==== The records ====

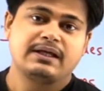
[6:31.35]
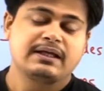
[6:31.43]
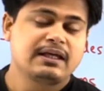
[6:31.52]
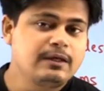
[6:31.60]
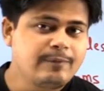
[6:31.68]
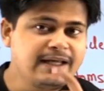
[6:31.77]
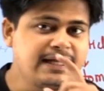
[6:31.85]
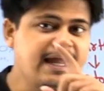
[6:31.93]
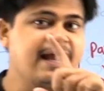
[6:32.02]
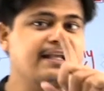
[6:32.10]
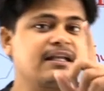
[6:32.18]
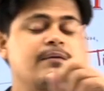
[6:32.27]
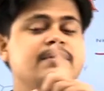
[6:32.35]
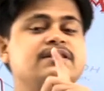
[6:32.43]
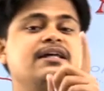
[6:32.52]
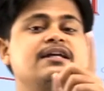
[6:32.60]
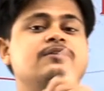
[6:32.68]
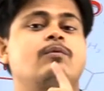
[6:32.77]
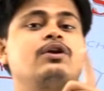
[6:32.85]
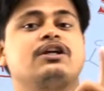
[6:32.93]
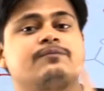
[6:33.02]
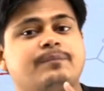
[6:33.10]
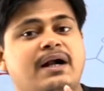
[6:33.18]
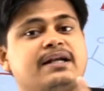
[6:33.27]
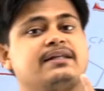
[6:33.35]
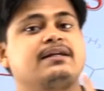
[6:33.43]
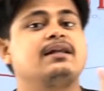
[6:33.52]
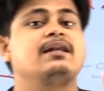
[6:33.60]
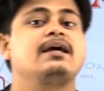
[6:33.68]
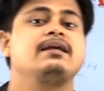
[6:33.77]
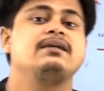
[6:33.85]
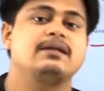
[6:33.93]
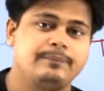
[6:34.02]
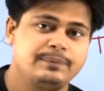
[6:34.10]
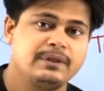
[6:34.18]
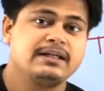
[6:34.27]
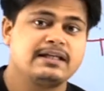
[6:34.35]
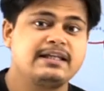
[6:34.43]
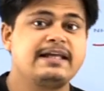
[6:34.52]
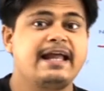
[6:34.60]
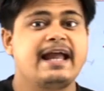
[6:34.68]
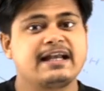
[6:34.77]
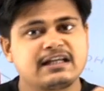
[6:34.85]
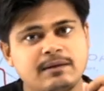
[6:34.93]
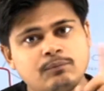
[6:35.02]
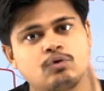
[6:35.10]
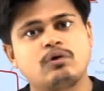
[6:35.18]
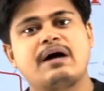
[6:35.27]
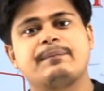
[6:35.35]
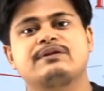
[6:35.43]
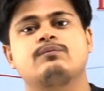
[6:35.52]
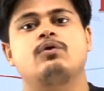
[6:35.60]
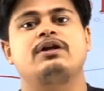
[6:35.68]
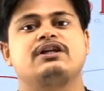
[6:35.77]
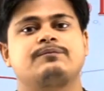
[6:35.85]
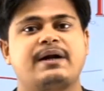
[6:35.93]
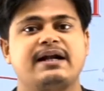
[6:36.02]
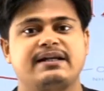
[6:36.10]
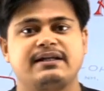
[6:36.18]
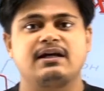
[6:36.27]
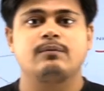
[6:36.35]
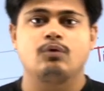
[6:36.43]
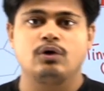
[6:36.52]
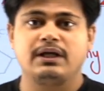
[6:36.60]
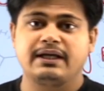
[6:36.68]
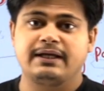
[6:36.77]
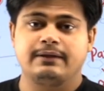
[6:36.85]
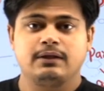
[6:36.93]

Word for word: कि भाई एटम इज द स्मॉलेस्ट पार्टिकल नहीं है यदि एटम को आप स्मॉलेस्ट पार्टिकल बोलेंगे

====

_Work required_: Line by line, write out the records above exactly, skipping the pictures.

_Answer section_:
[6:31.35]
[6:31.43]
[6:31.52]
[6:31.60]
[6:31.68]
[6:31.77]
[6:31.85]
[6:31.93]
[6:32.02]
[6:32.10]
[6:32.18]
[6:32.27]
[6:32.35]
[6:32.43]
[6:32.52]
[6:32.60]
[6:32.68]
[6:32.77]
[6:32.85]
[6:32.93]
[6:33.02]
[6:33.10]
[6:33.18]
[6:33.27]
[6:33.35]
[6:33.43]
[6:33.52]
[6:33.60]
[6:33.68]
[6:33.77]
[6:33.85]
[6:33.93]
[6:34.02]
[6:34.10]
[6:34.18]
[6:34.27]
[6:34.35]
[6:34.43]
[6:34.52]
[6:34.60]
[6:34.68]
[6:34.77]
[6:34.85]
[6:34.93]
[6:35.02]
[6:35.10]
[6:35.18]
[6:35.27]
[6:35.35]
[6:35.43]
[6:35.52]
[6:35.60]
[6:35.68]
[6:35.77]
[6:35.85]
[6:35.93]
[6:36.02]
[6:36.10]
[6:36.18]
[6:36.27]
[6:36.35]
[6:36.43]
[6:36.52]
[6:36.60]
[6:36.68]
[6:36.77]
[6:36.85]
[6:36.93]

Word for word: कि भाई एटम इज द स्मॉलेस्ट पार्टिकल नहीं है यदि एटम को आप स्मॉलेस्ट पार्टिकल बोलेंगे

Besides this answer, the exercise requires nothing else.